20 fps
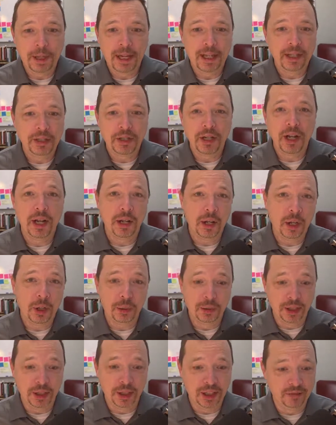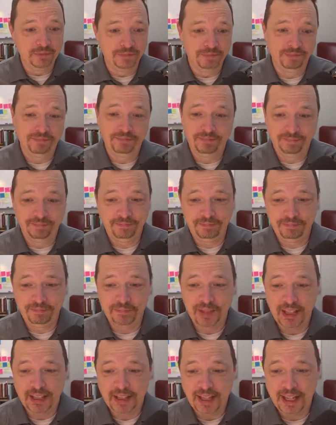plan's not holding. I
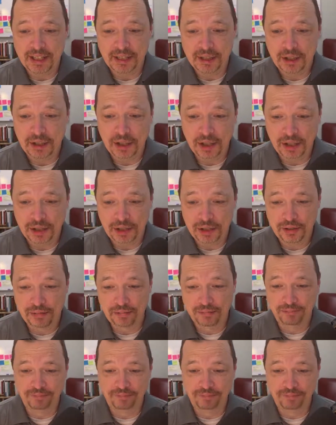mean, that's just,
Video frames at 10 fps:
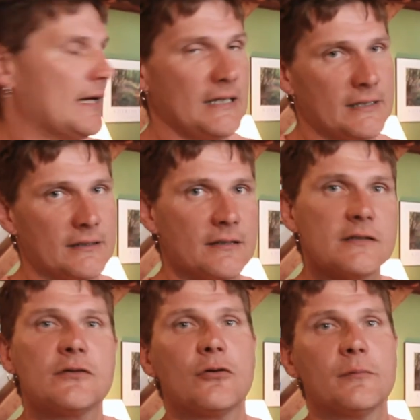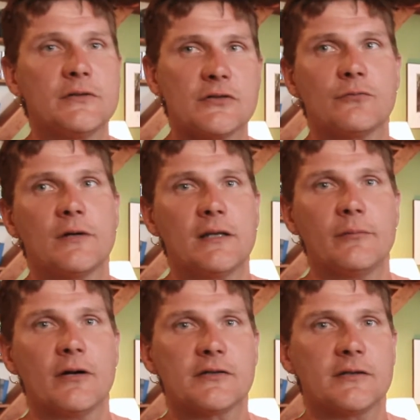anything to this door but just wheelie
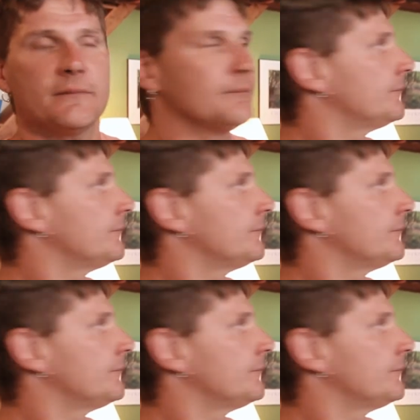brush it.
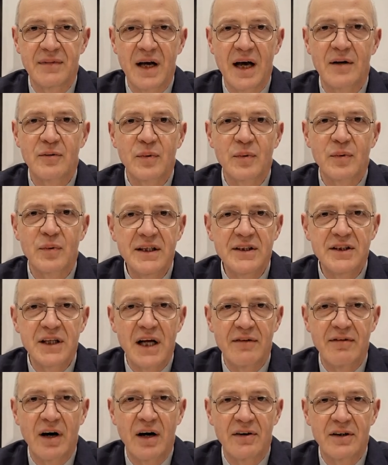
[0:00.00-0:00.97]
and we each
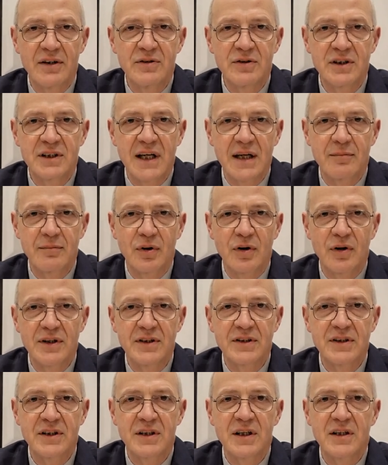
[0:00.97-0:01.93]
have our own set
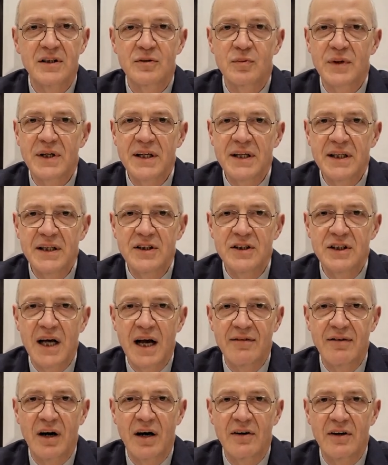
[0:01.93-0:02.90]
points as we each
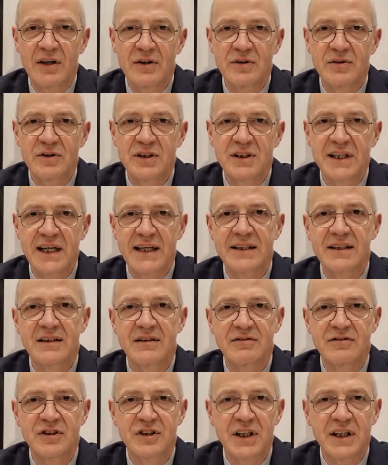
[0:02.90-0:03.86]
have our own set
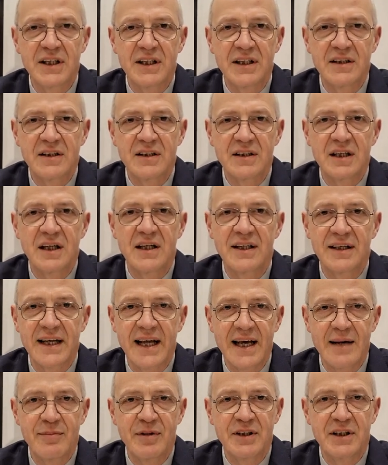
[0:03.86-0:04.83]
of genes and
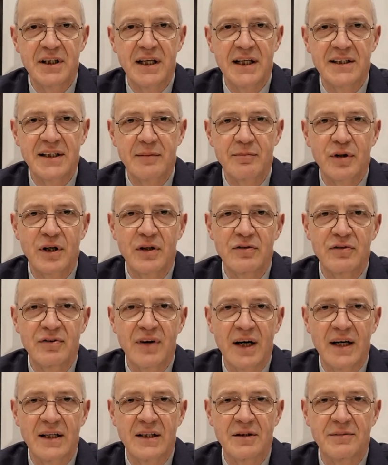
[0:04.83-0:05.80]
epigenetic
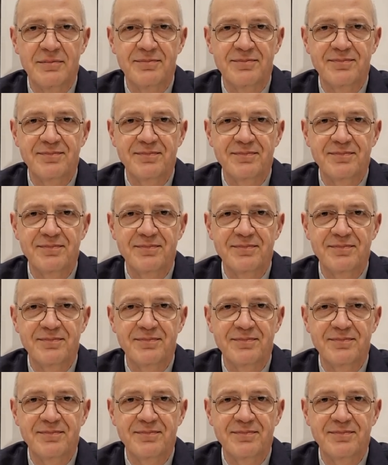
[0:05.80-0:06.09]
profile.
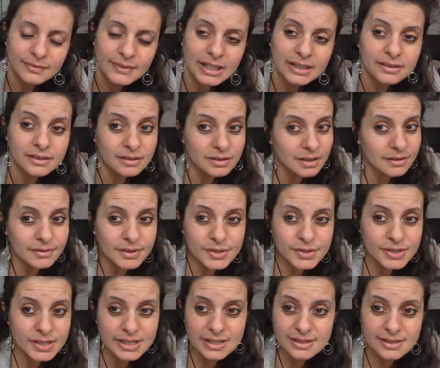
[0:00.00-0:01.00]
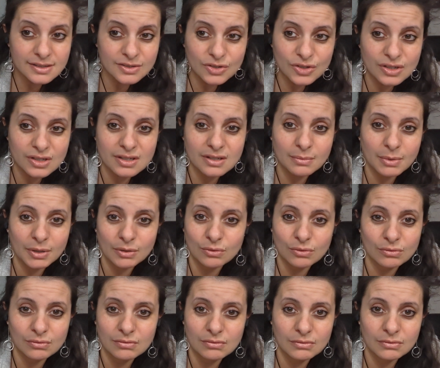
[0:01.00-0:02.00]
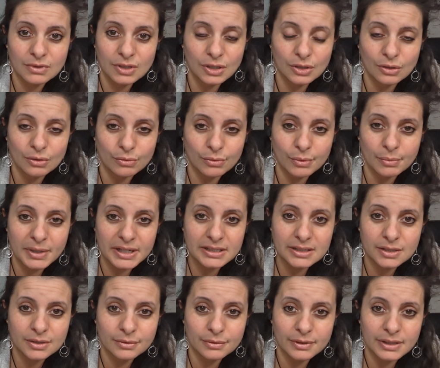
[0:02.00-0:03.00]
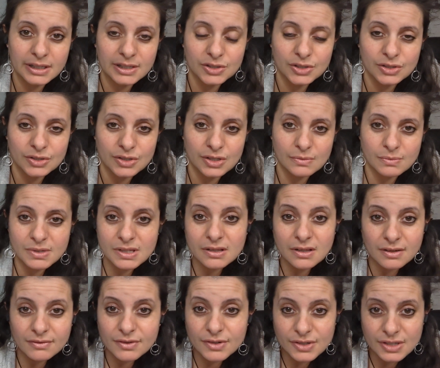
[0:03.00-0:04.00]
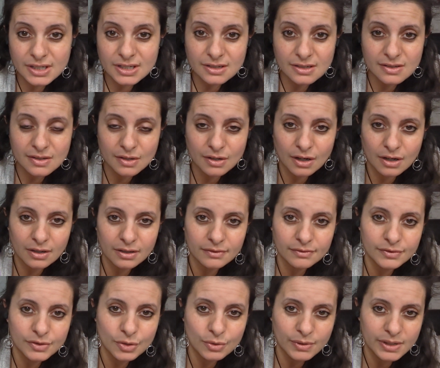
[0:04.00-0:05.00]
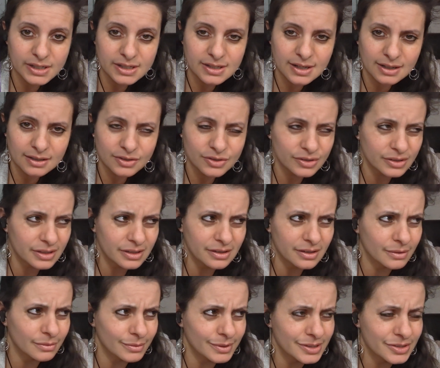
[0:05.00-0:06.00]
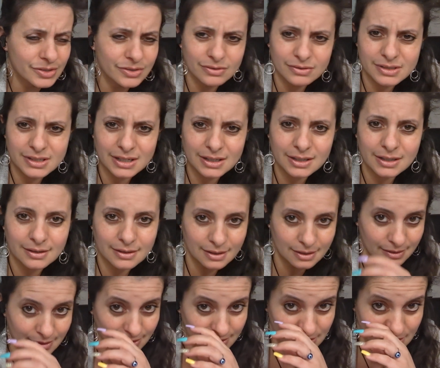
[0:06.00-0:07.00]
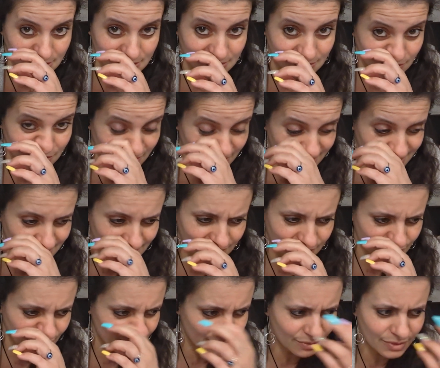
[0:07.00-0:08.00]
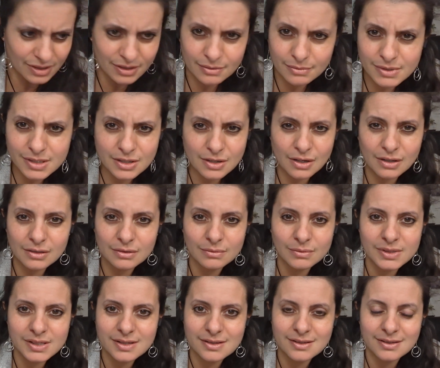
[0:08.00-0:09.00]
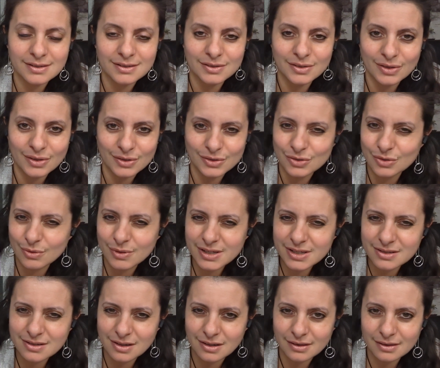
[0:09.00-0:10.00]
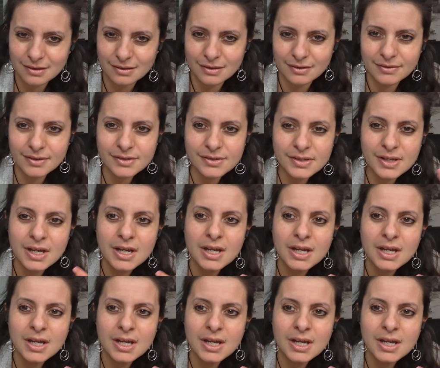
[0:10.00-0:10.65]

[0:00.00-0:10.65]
And the Lovers isn't just about, romantic relationships. The Lovers is the card of choice. Actually, in the original deck, I think that's actually what it was called, was the choice, not the Lovers.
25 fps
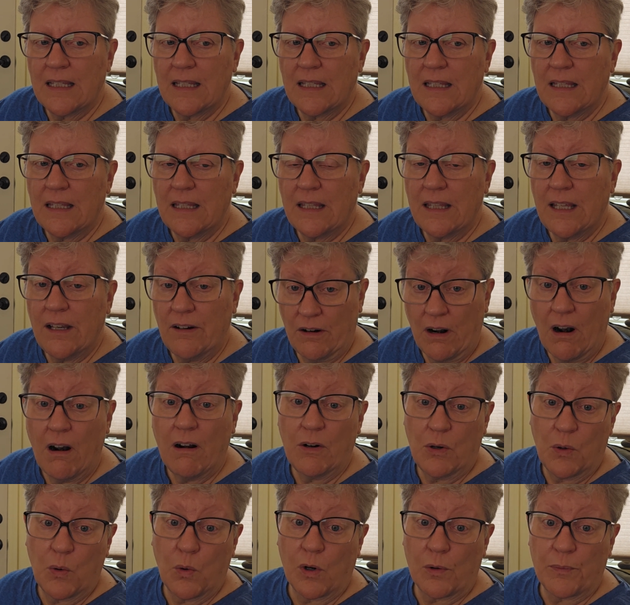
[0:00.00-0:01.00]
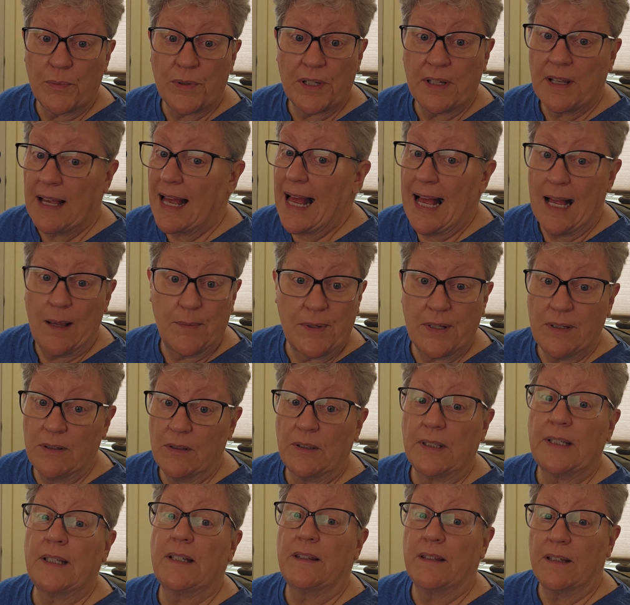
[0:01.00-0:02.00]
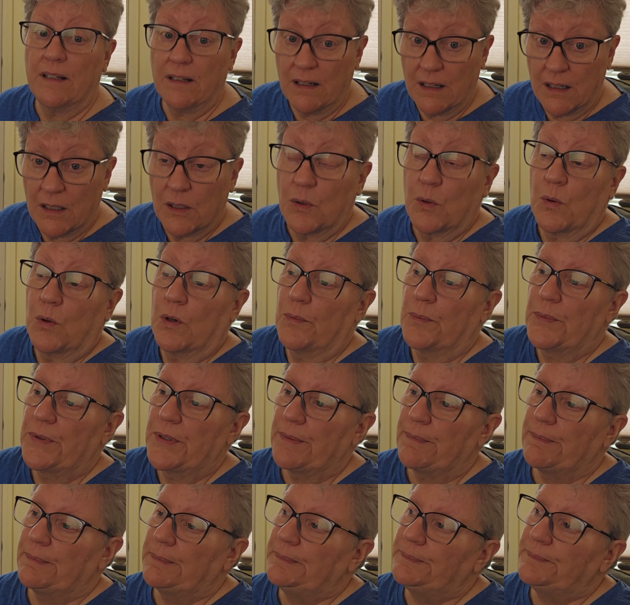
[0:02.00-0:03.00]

There are orbs. Absolutely, there are orbs.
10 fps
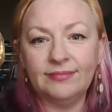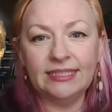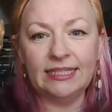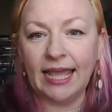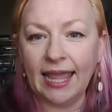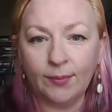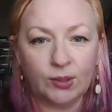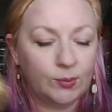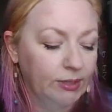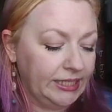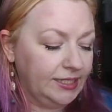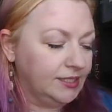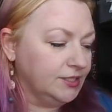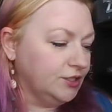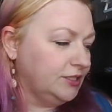little hammered
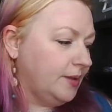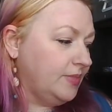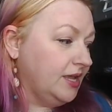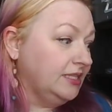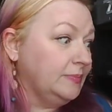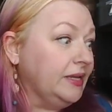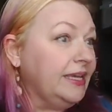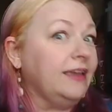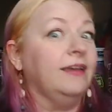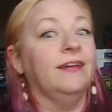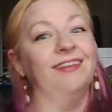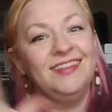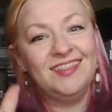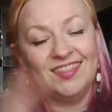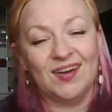rings or something. Speaking
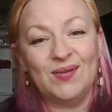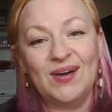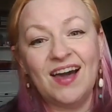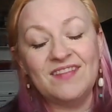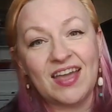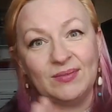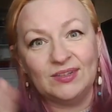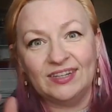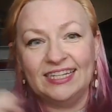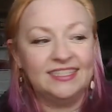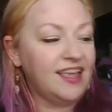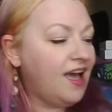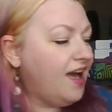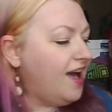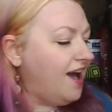of hammered rings,
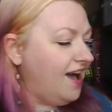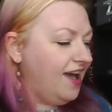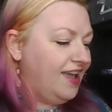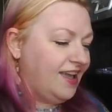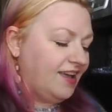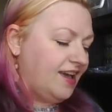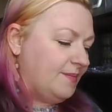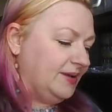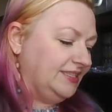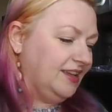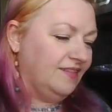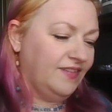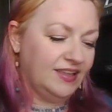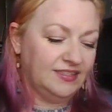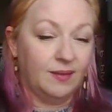I got myself
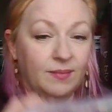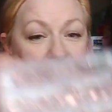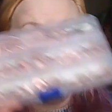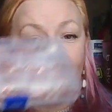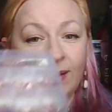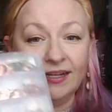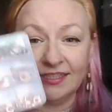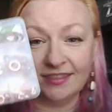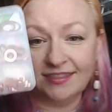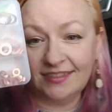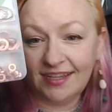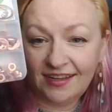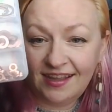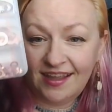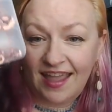some copper washers
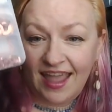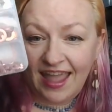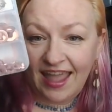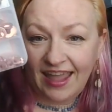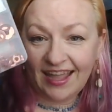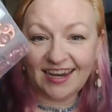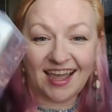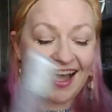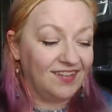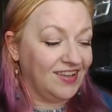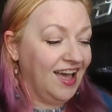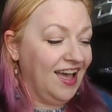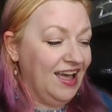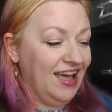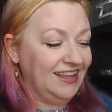and I
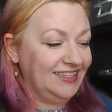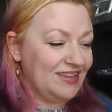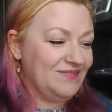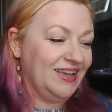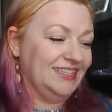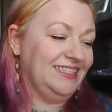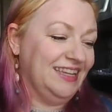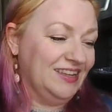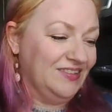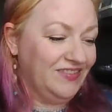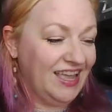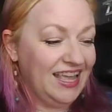got myself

== == ==

Retype only the lines from the one with "[0:01.93-0:02.90]" through the final line of the entries, please, and keep the pictures out.

[0:01.93-0:02.90]
points as we each
[0:02.90-0:03.86]
have our own set
[0:03.86-0:04.83]
of genes and
[0:04.83-0:05.80]
epigenetic
[0:05.80-0:06.09]
profile.
[0:00.00-0:01.00]
[0:01.00-0:02.00]
[0:02.00-0:03.00]
[0:03.00-0:04.00]
[0:04.00-0:05.00]
[0:05.00-0:06.00]
[0:06.00-0:07.00]
[0:07.00-0:08.00]
[0:08.00-0:09.00]
[0:09.00-0:10.00]
[0:10.00-0:10.65]

[0:00.00-0:10.65]
And the Lovers isn't just about, romantic relationships. The Lovers is the card of choice. Actually, in the original deck, I think that's actually what it was called, was the choice, not the Lovers.
25 fps
[0:00.00-0:01.00]
[0:01.00-0:02.00]
[0:02.00-0:03.00]

There are orbs. Absolutely, there are orbs.
10 fps
little hammered
rings or something. Speaking
of hammered rings,
I got myself
some copper washers
and I
got myself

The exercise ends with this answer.